Attending to the testimony of patients is integral to good medicine. But such testimony is typically not a good guide to causal inference. First-person reports are unreliable when determining whether or not antidepressants are effective. There are at least three reasons for this. First, the severity of symptoms of depression fluctuates and improves over time, and people tend to seek treatment when their symptoms are more severe. So, after being treated, symptoms are likely to improve, not because the treatment is effective but merely because time passes, like the gradual healing of a wound.
关注病人的自述是进行有效治疗的不可或缺的一个手段。但这样的证据通常不能很好地指导因果推理。首先,在衡量抗抑郁症药物是否有效上,自述并不可靠,原因至少有三个。首先,抑郁症症状的严重程度起伏不定,并可能随时间推移有所改善,而且当症状加重时,人们会倾向于寻求治疗。因此在被诊断治疗后,症状可能有所改善,不是因为治疗方案有效,而很可能是因为时间的推移,就像伤口的自然恢复一样。

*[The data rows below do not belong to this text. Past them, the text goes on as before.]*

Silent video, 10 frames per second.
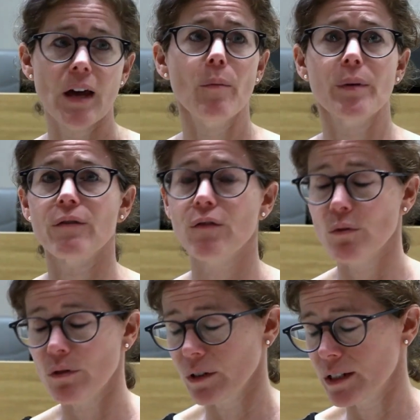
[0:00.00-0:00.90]
helping
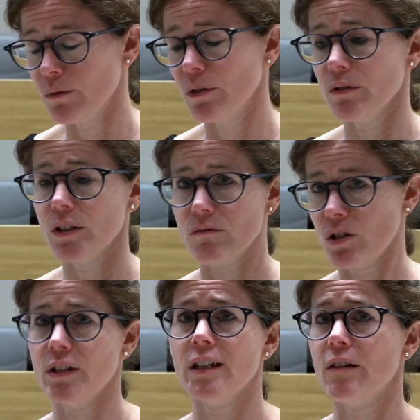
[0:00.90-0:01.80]
fuel Israel's
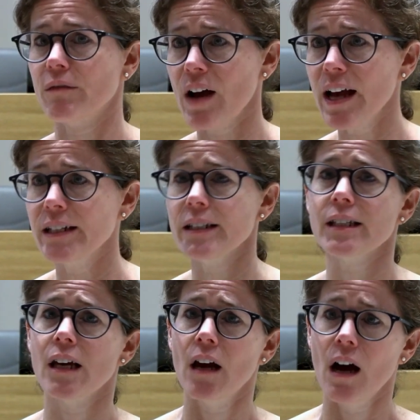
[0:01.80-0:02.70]
genocidal violence.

Second, depression is very placebo-responsive. For a large proportion of subjects in the placebo group of trials, depression-severity scores decrease by as much as 10 or 15 points. The placebo effect is amazing – for example, bigger placebo pills elicit greater effects than small pills. Third, confirmation bias is the tendency of people to notice evidence that confirms their expectations and ignore evidence that disconfirms their expectations. This cognitive failure affects us all. After taking an antidepressant, people tend to notice signs of their health improving more than they notice opposing signs.
其次,抑郁症对安慰剂反应强烈。就安慰剂组试验中的大部分受试者来看,抑郁严重程度评分可降低多达10或15分。安慰剂效应是很惊人的,比如更大的安慰剂药片比小药丸影响更大。其三,确认偏见现象,是指人们倾向于注意那些证实他们预期的证据,而忽视那些与他们预期相反的证据。这种认知失败影响着我们所有人。服用抗抑郁药后,相比于自己健康恶化的情况,人们往往会注意到自己健康状况改善的迹象。
So, if you hear of someone benefiting from antidepressants, this was likely due to the natural course of the disease fluctuating or improving over time, confounded by the placebo effect, and exaggerated by confirmation bias. This is not to doubt the testimony of patients. Their first-person experience is, ultimately, the most real and most important phenomenon in medicine. We must listen to it. But, away from the clinical encounter, sitting at our desks with statistics, science and sober reflection, when we listen, what do we hear? Placebo, not Prozac.
因此,如果你听闻有些人服用抗抑郁症药物后情况有所改善,这可能是因为,疾病症状浮动的正常进程(服药后正好处于低潮),或是随着时间推进的自身改善,其中还夹杂着安慰剂效应,以及因为确认偏见的存在,正面效果被夸大。这不是在质疑病人的说辞,归根结底,他们的亲身经历对于医学界来说肯定是最真实、最重要的,我们必须倾听。但当我们远离临床试验,坐在办公桌边上带着统计学、科学知识,去冷静思考,去倾听时,我们听到了什么?听到的是安慰剂,而不是百忧解。